EXERCISE :: When a line in the data below includes "frames", pick it out and copy it.

DATASET CONTENT ::

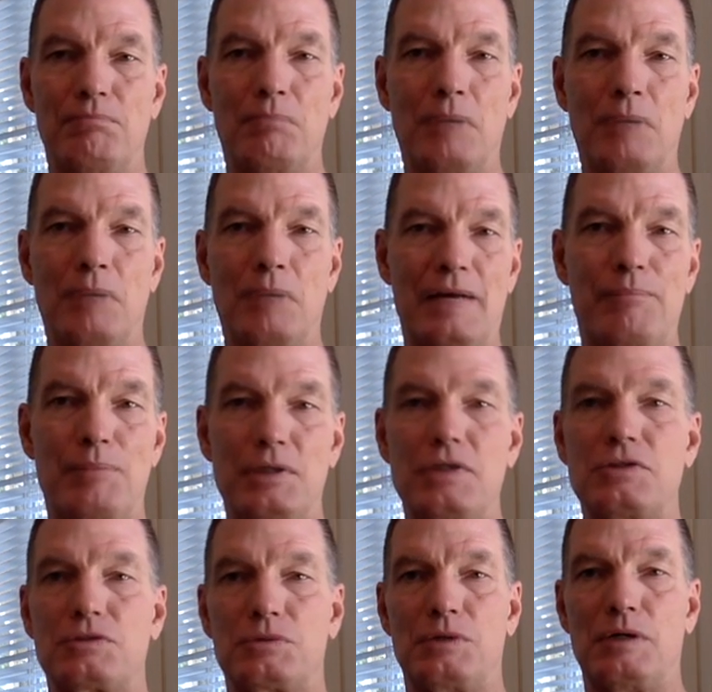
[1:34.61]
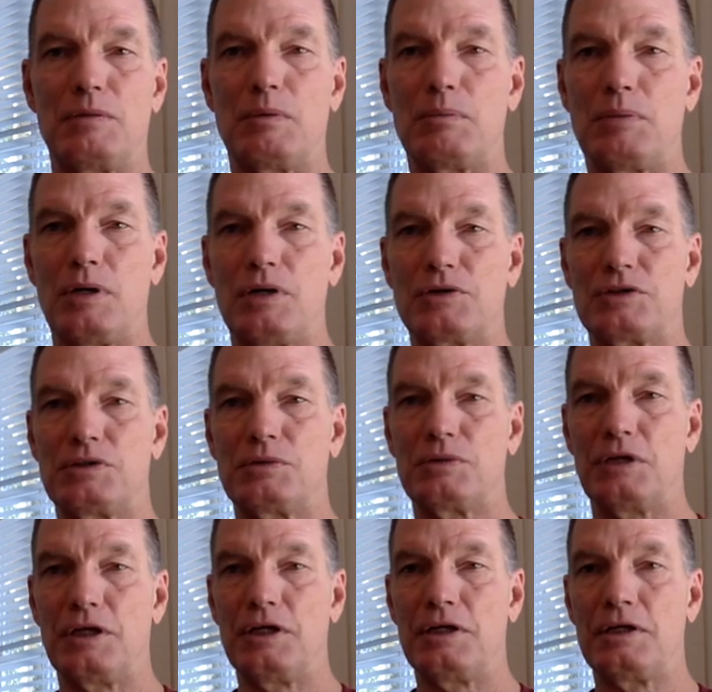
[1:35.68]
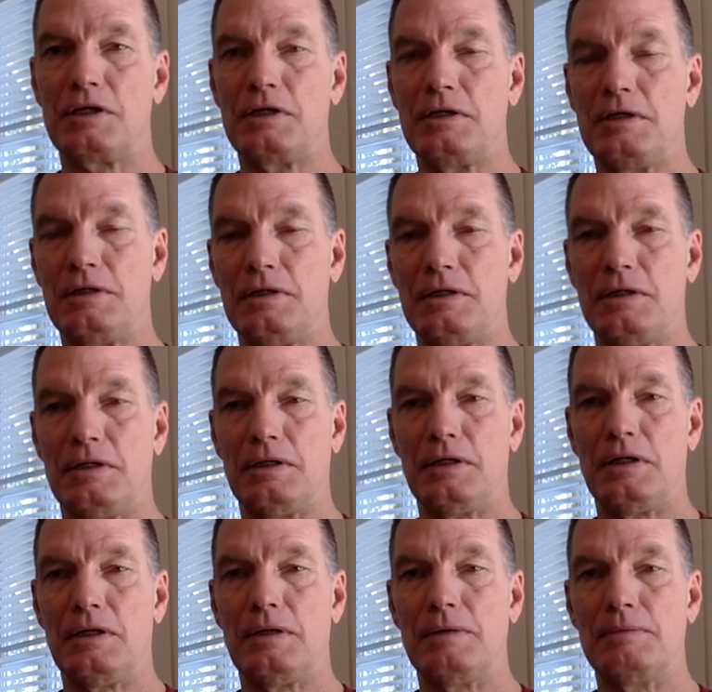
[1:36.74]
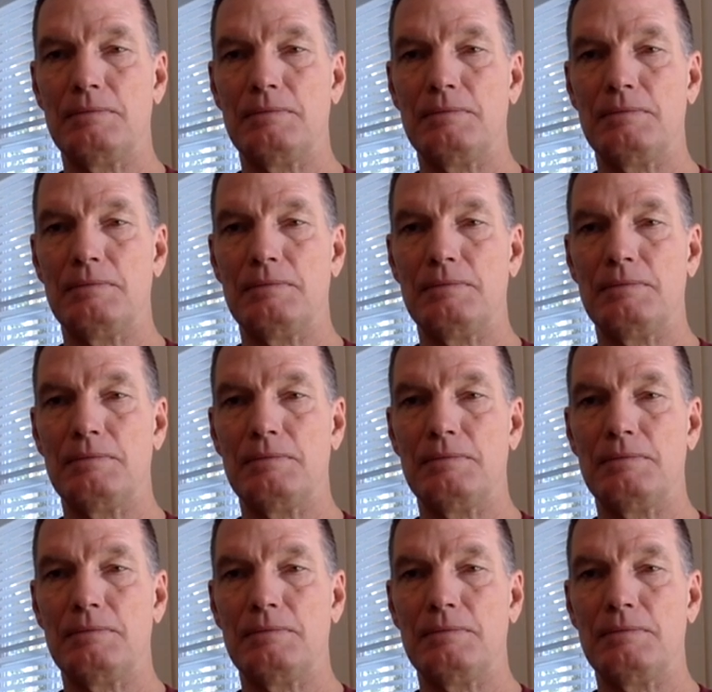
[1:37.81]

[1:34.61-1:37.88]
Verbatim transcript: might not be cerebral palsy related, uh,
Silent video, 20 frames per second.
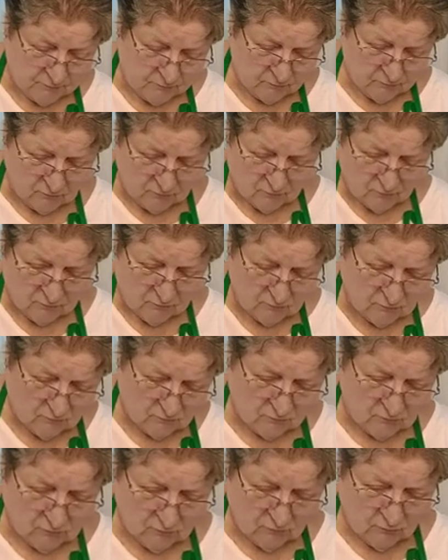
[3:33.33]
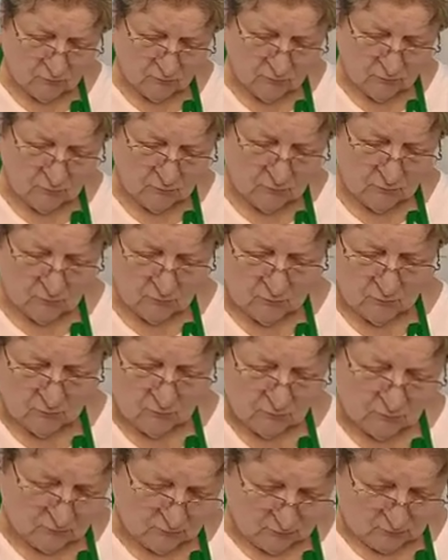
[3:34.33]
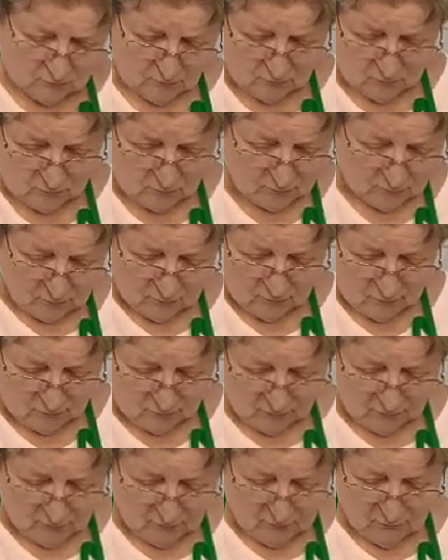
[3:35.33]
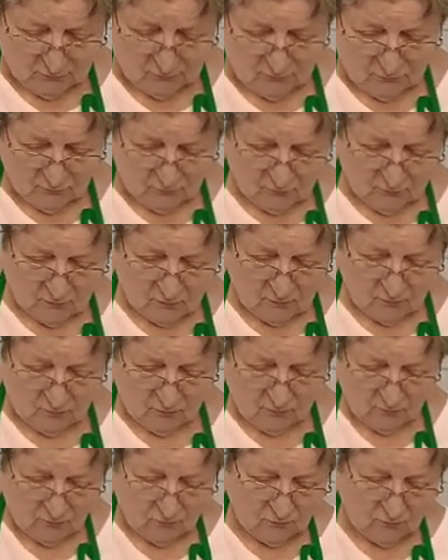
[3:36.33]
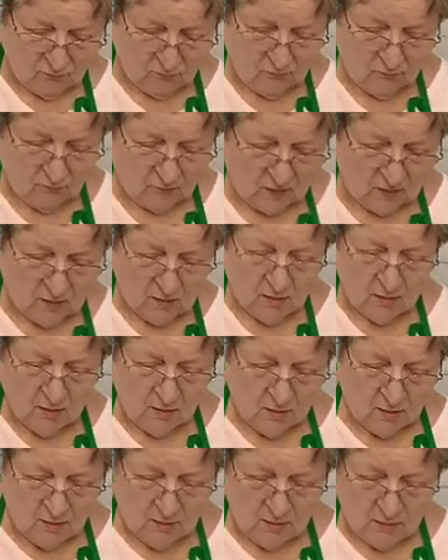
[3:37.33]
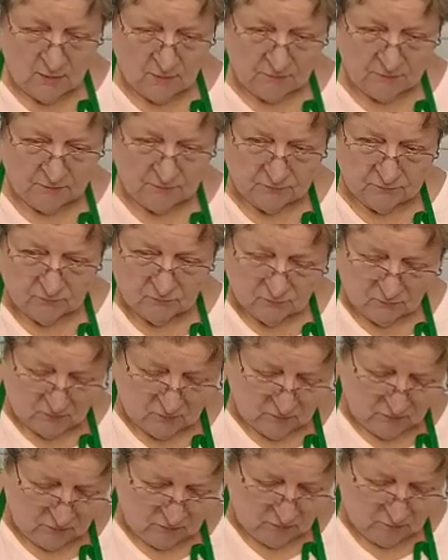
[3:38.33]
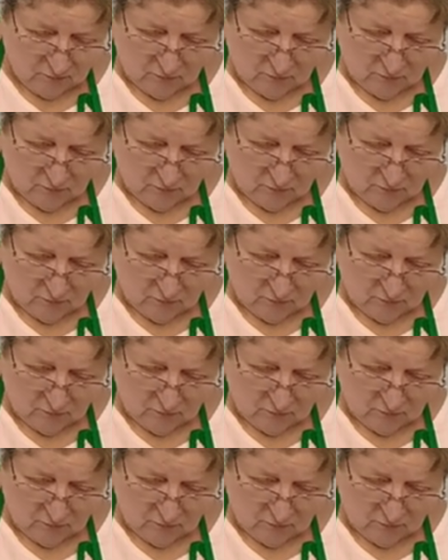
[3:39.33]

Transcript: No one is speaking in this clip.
...
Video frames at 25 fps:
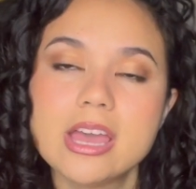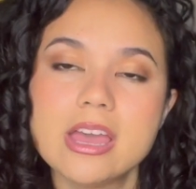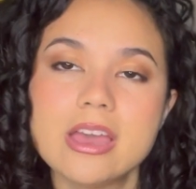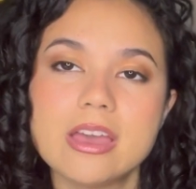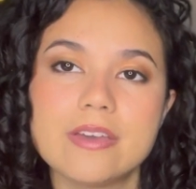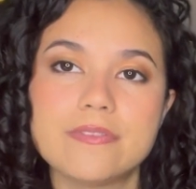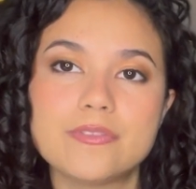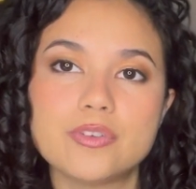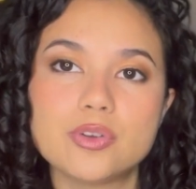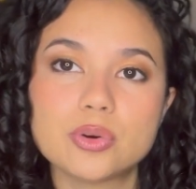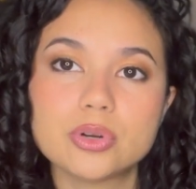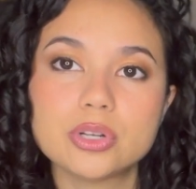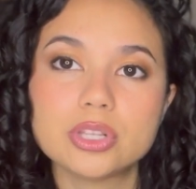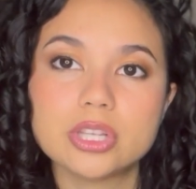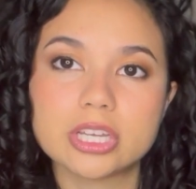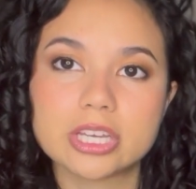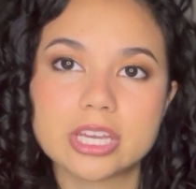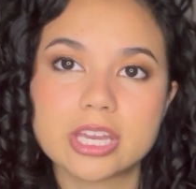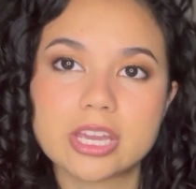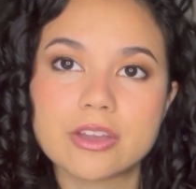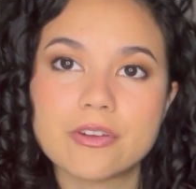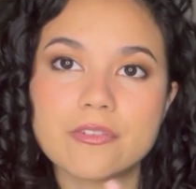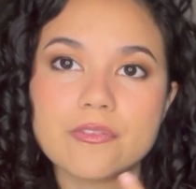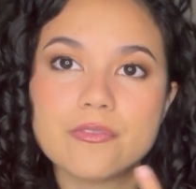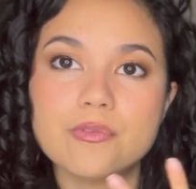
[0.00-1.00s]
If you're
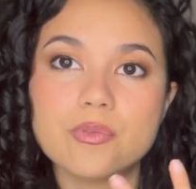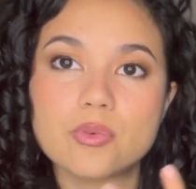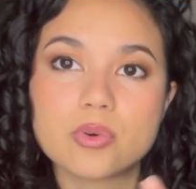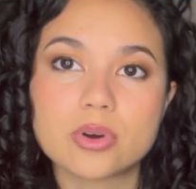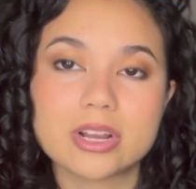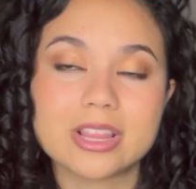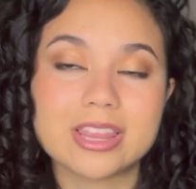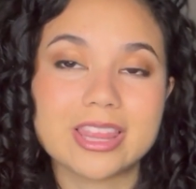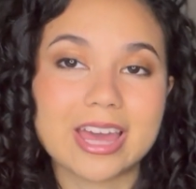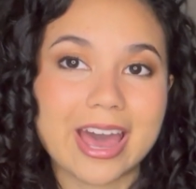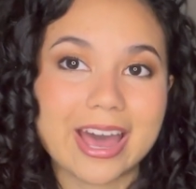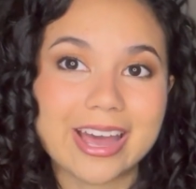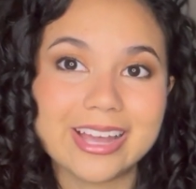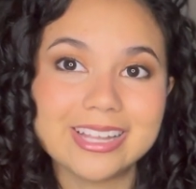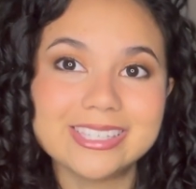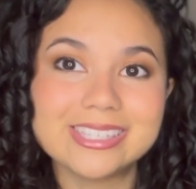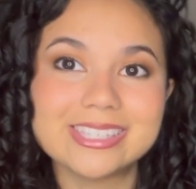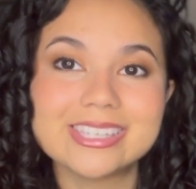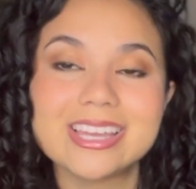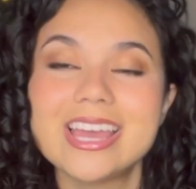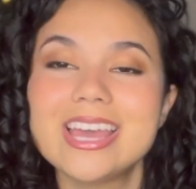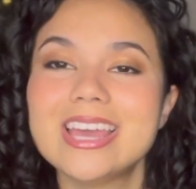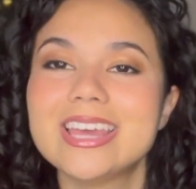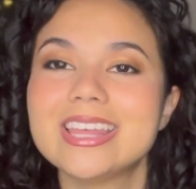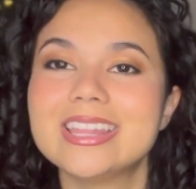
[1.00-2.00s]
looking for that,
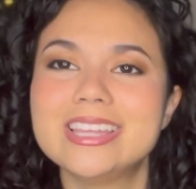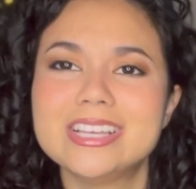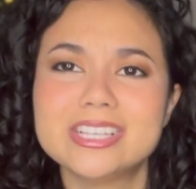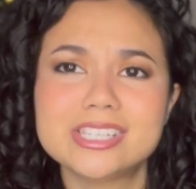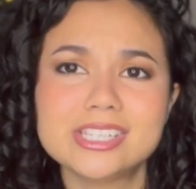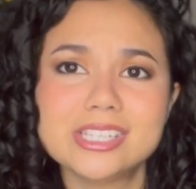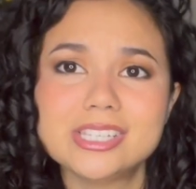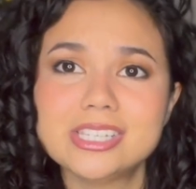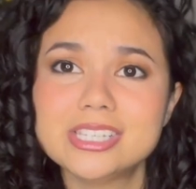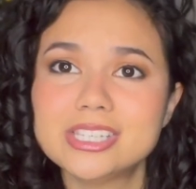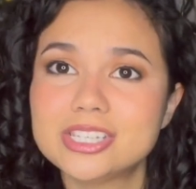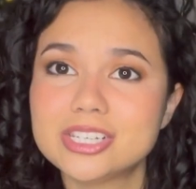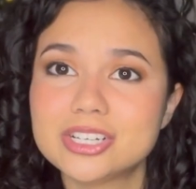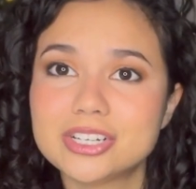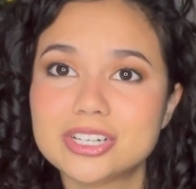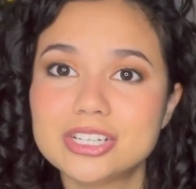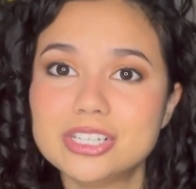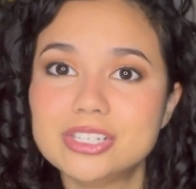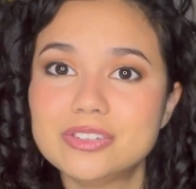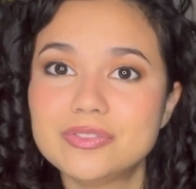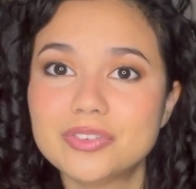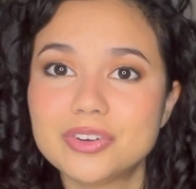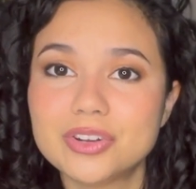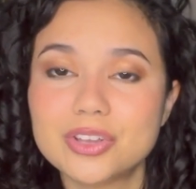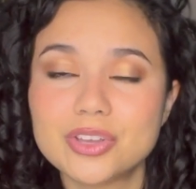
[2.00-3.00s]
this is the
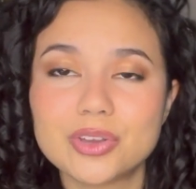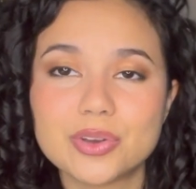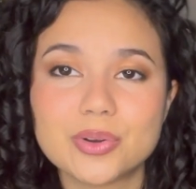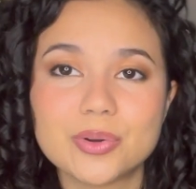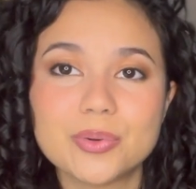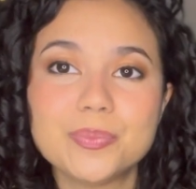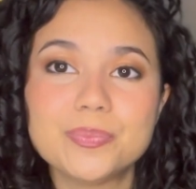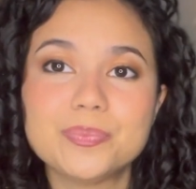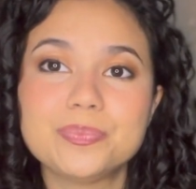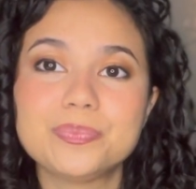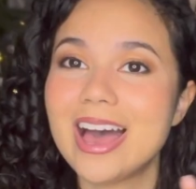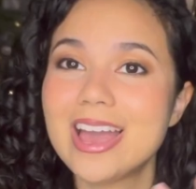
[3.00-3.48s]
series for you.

THE ANSWER ::
Silent video, 20 frames per second.
Video frames at 25 fps:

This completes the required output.